Investigation of effect of polyurea on response of steel plates to impulsive loads in direct pressure-pulse experiments

Abstract

We summarize the results of the response of monolithic steel plates and steel-polyurea bilayer plates to impulsive blast loads produced in direct pressure-pulse experiments, focusing on the deformation and failure modes of the plates. In these experiments, an impulsive pressure pulse is applied to a steel plate through water or soft polyurethane that simulates shock loading with a peak pressure of ∼80 MPa and duration of ∼50 μs, followed by a cavitation period and a post-cavitation peak pressure of ∼40 MPa and ∼400 μs duration.
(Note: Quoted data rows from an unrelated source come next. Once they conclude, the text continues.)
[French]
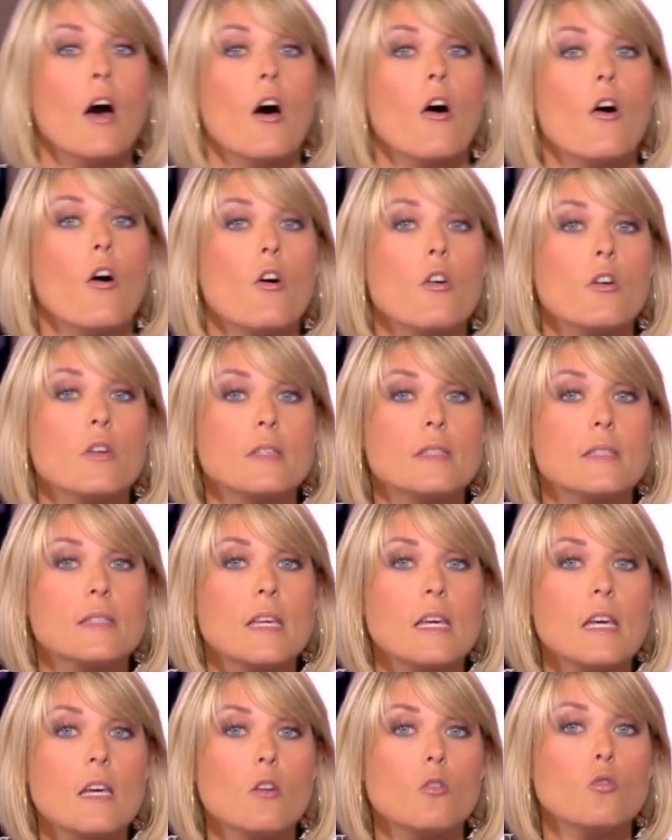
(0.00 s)
Euh,
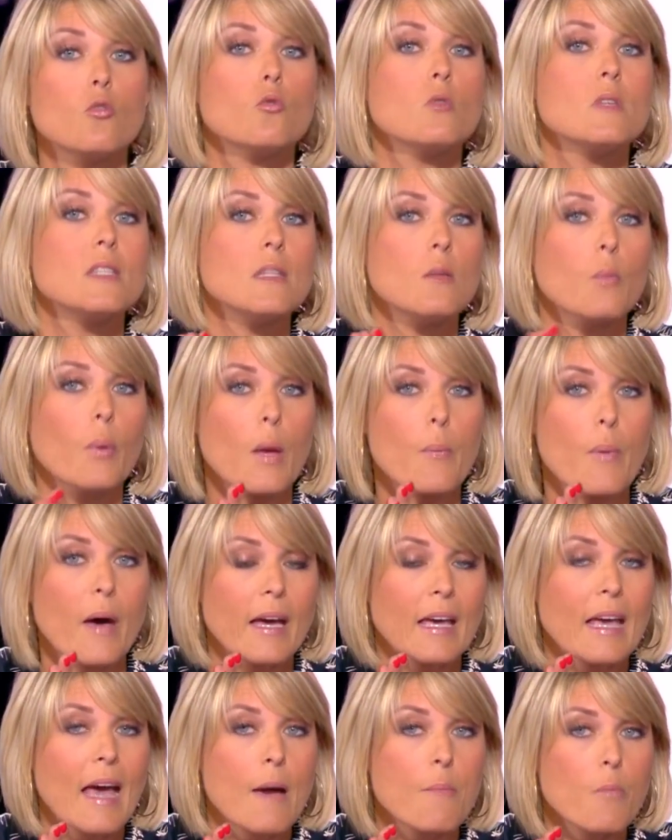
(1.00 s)
c'est une cuisine
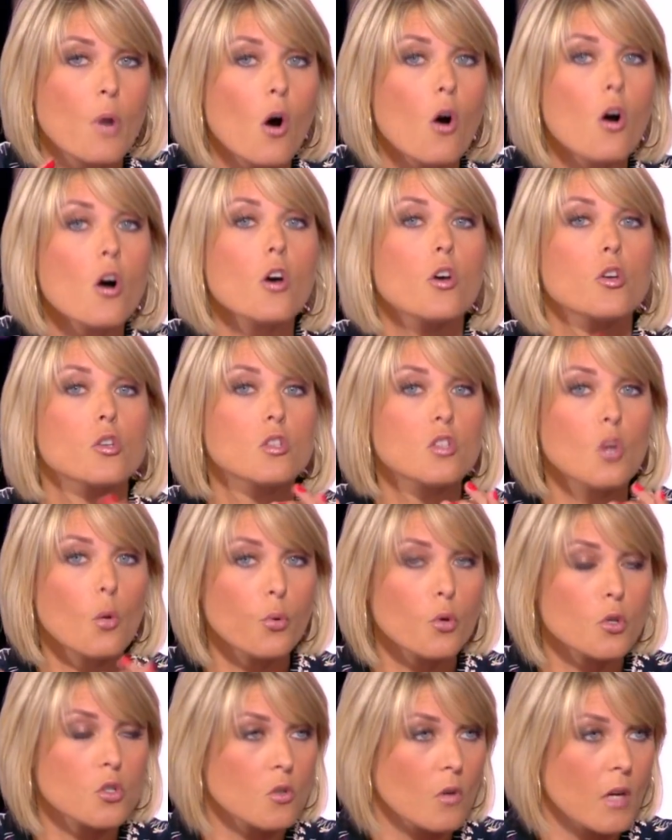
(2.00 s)
préparée à bord,
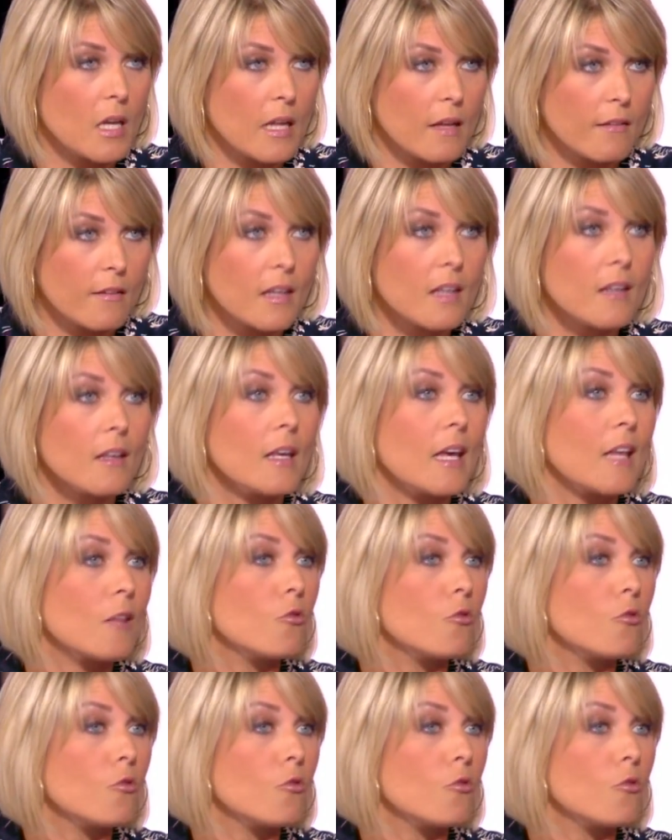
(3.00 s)
100% électrique et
The pressure pulse is produced by a projectile that impacts either a confined water- or soft polyurethane-layer which in turn transmits the pulse and loads the sample supported by a hollow steel cylinder. Using high-speed photography, the deformation and fracturing of some of the plates are also captured. In addition, the total force acting on the steel plate is measured as a function of time in several selected cases. The experimental results suggest that the presence of polyurea on the back face (opposite to the load-receiving side) of the steel plates can enhance the energy absorption of the plates and help to mitigate their failure. On the other hand, when polyurea is placed on the front face (load-receiving side), it will magnify the initial shock effect and promote failure. These experimental results are paralleled by numerical simulations of the entire experiment, employing physics-based models for the DH-36 steel and polyurea ( Amini et al., 2010b.